MANTRAS WE'VE FOUND HELPFUL WHILE PACKING
- Kill it (Keep It Less and Lighter)
- Masanobu Fukuoka, the Japanese master farmer, perfected the "Do Nothing Method" of farming - sustainably creating yields twice as great as his conventionally farming neighbors. His mantra is always: "What else can I not do and let Nature do instead?"

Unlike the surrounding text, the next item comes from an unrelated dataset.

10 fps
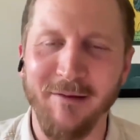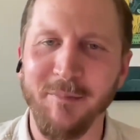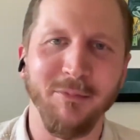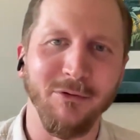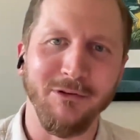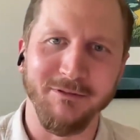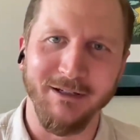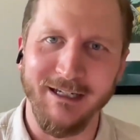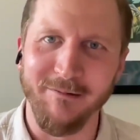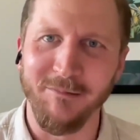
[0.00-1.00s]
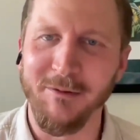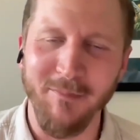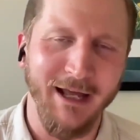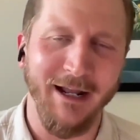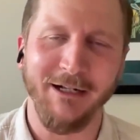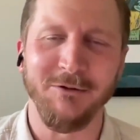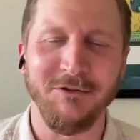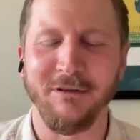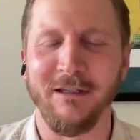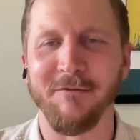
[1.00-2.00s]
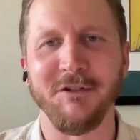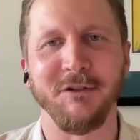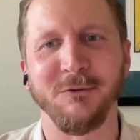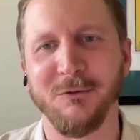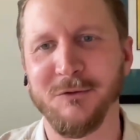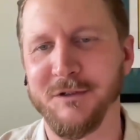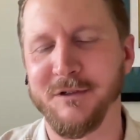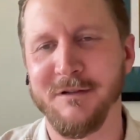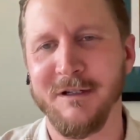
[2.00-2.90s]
And people, again, being bad actors and leveraging the tools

- There are backpackers in Utah who chop off the handle of their toothbrushes to eliminate weight. Weight conservation is key to bike touring happiness.
- Ask yourself: "what's another way to accomplish this without bringing this?" with each object. If it's a laptop for example, consider using free internet at public libraries and email yourself files. If it's a whole tube of toothpaste, consider squeezing only the amount you need into a camera film canister etc. It sounds crazy, but you'll french-kiss yourself later.
-Try to make everything you bring count twice.
Your bike headlight doubles as a flashlight, bright reflecty tarp for camping doubles as rain cover for gear while riding and doubles as bright surface for visibility during shitty weather etc.